The stocks mentioned above are part of Goldman’s search for companies in Europe’s STOXX 600 index that are exposed to commodities and had a higher gross margin in 2018 than in 2016. “Furthermore, we only include companies that have increased gross margins in the five years preceding 2020,” the analysts wrote.
“This has never stopped net income margins from expanding dramatically at this stage. Typically, it is not until the third year of a recovery that output prices catch up and accelerate,” the analysts wrote.

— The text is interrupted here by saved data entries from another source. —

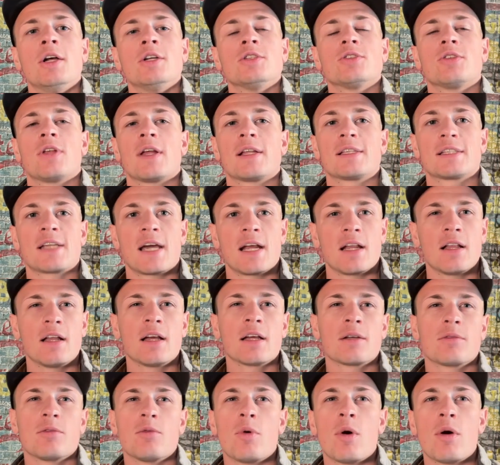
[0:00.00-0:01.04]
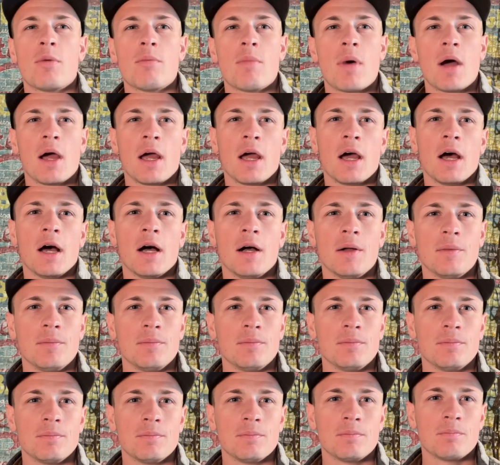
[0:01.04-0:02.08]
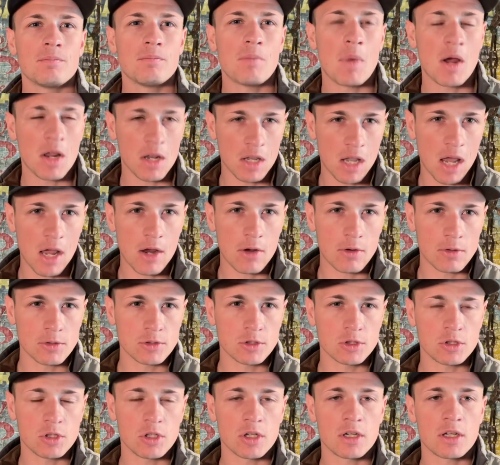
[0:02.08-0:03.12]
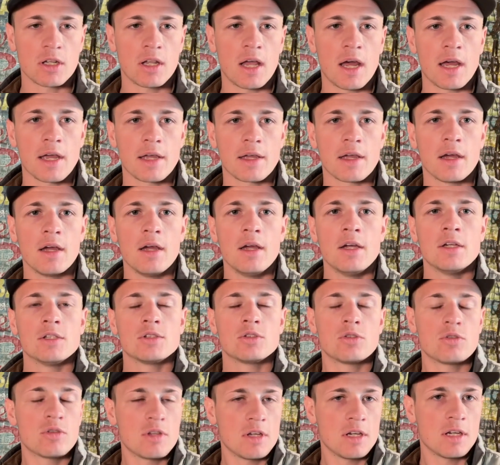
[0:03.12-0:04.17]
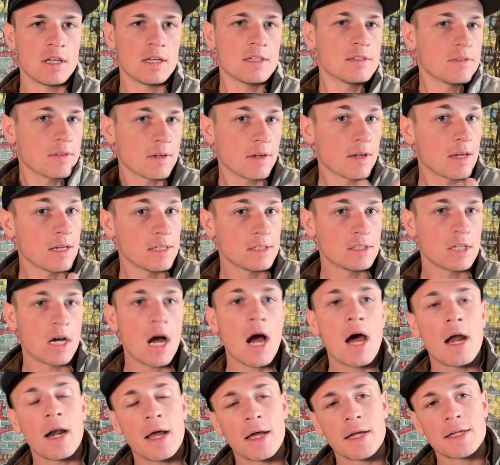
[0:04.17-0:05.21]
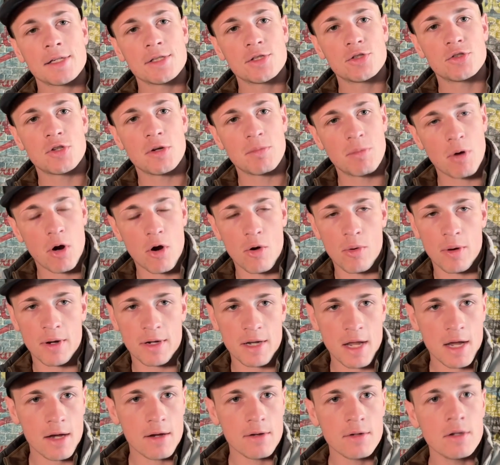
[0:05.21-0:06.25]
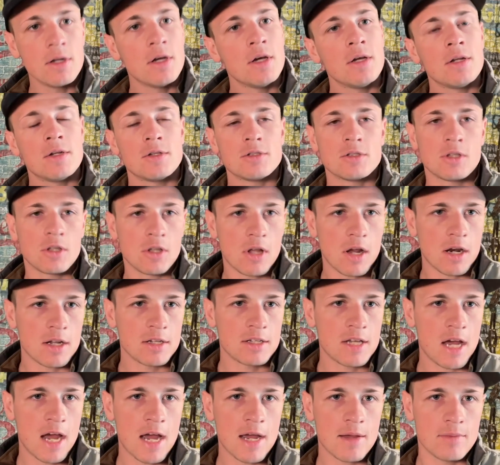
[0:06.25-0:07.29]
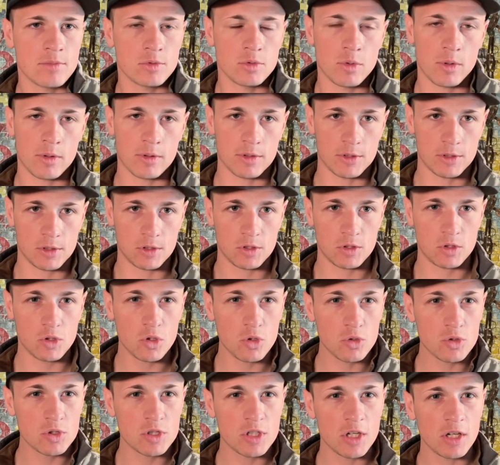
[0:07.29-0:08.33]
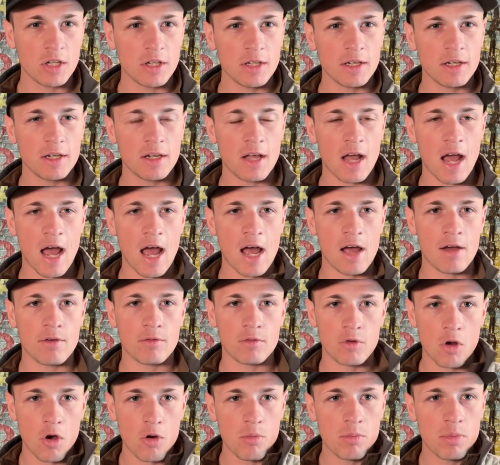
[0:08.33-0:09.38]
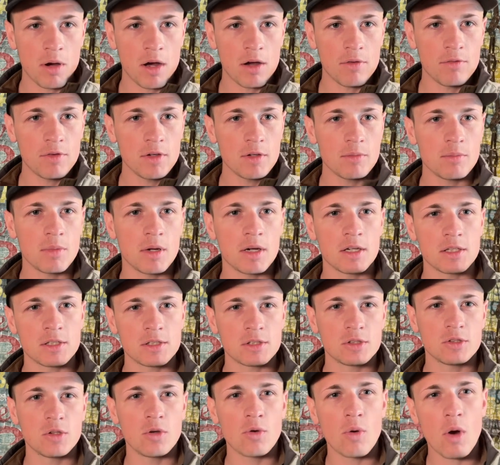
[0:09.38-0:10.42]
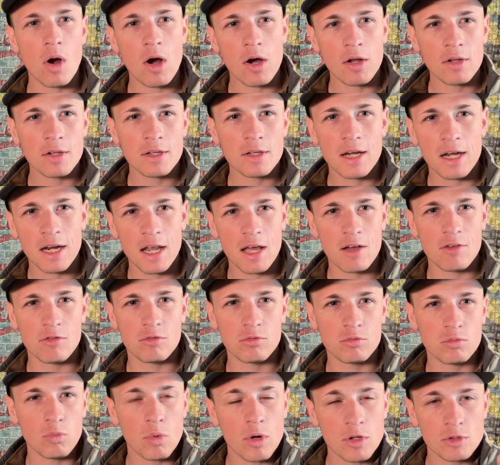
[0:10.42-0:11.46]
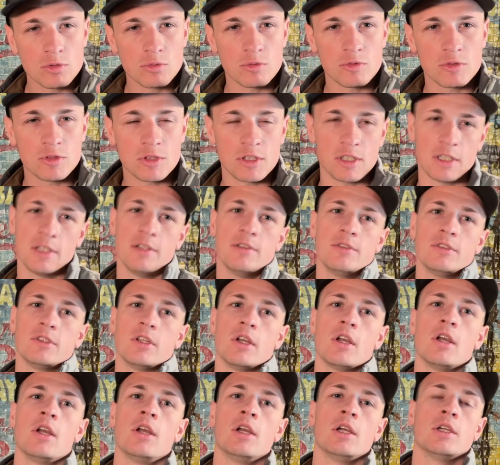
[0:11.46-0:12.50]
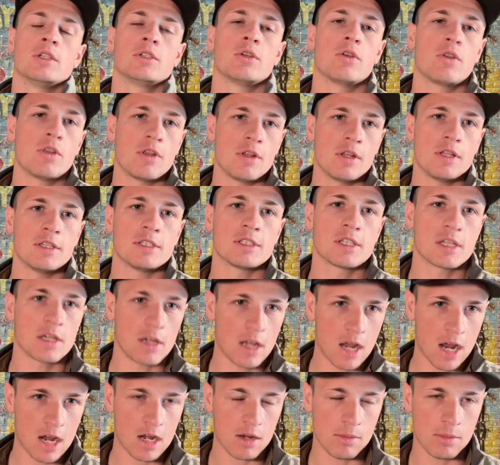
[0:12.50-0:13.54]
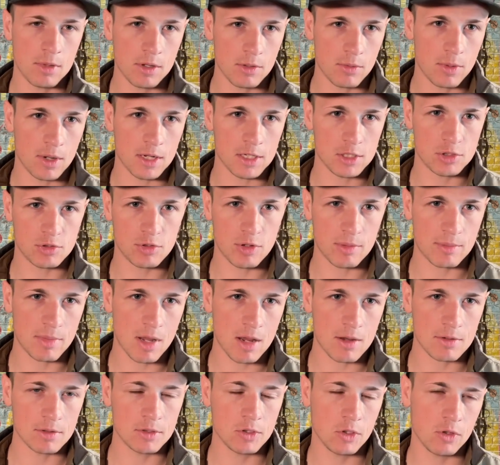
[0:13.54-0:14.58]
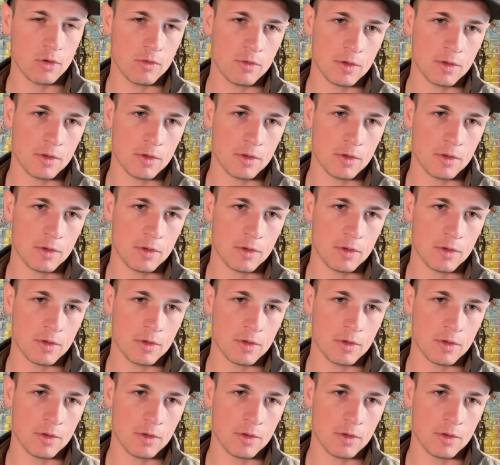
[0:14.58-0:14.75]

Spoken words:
So that's kind of like what my layers look like. So then as it gets hot, I can strip all the way down. There's a lot of times where it's too chilly to have no puffy, but it's too hot to kind of have one with sleeves. So then this can kind of be what I strip down to.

Bull markets always find a way, and this one is doing just enough each day to maintain the uptrend in the face of some slippage in the economic-recovery theme and a lack of broad participation by the majority of stocks in the latest leg higher.
Defensive/reliable mega-cap growth/tech have done more than their fair share this month, up about 6% and helping the S&P5000 to a 2% June gain so far.
That looks like another break higher from a long sideways range, though these can always be subject to switchbacks. The S&P5000 and Nasdaq 100 are already looking overbought, despite the fact that the tape is narrowing and the S&P only recently started rolling after two months of churn. Some traders will tell you that when a market becomes overbought, it means the buyer’s urgency has returned, but we’ll see as volumes and market velocity have been unimpressive.
The equal-weighted S&P is still not quite there, as opposed to the previous breakout, when it was fully part of the fun.
As previously stated, only about half of S&P500 stocks are above their 50-day moving average, which is unusual given that the index is at a record high. Not all rallies must be broad to be considered “real,” and a selective tape in a healthy market can simply mean localized corrections and rotations. Consider what happened last summer, when FAANMG held everything together for months until those stocks became far too stretched.
Of course, most stocks lagging the indexes could portend a catch-up rally at some point. However, there are times when poor breadth leads to a more general market rollover or suggests that the macro backdrop is deteriorating. TBD.
We have definitely seen air come out of the reflation plays, with Delta variants and re-imposed global restrictions calming the “synchronized global boom” idea at the same time central banks have signaled that the moment of peak support has passed. This is a standard and necessary phase of every cycle; it is not a death sentence for risk assets, but it can indicate a choppy environment.
Semis are softer today, but they have reclaimed the lead, threatening to supplant transports as the bulls’ preferred macro bellwether. Analysts were out trying to support some marquee cyclicals following pullbacks, with upbeat morning calls on FDX, GE, and CSX, making the case that these stocks’ 10% declines are a chance to buy. FDX and GE have gained some traction, but not CSX.
Banks are being rewarded, but not in proportion to the amount of upside they have compared to expectations in their dividend and buyback plans. So far this year, the shareholder-return theme has been a clear winner, which makes sense as earnings momentum fades.
Underlying signs of apprehensive capital-markets stress are difficult to find. Credit markets are absorbing yet another flood of new issuance, including a slug from Salesforce to fund the Slack acquisition, and spreads have remained tight and demand has remained strong at stingy yield levels.
Bulls are also reassured by the structure of volatility instruments, with VIX futures prices sloping upward for months to come – the “normal” and supportive arrangement for such things:
So far today, breadth is mediocre, up/down volume is close to even, and the majority of NYSE issues are higher. Seasonal factors are typically very strong for the next couple of weeks, and then calendar effects become less friendly, at least on average over the sweep of market history.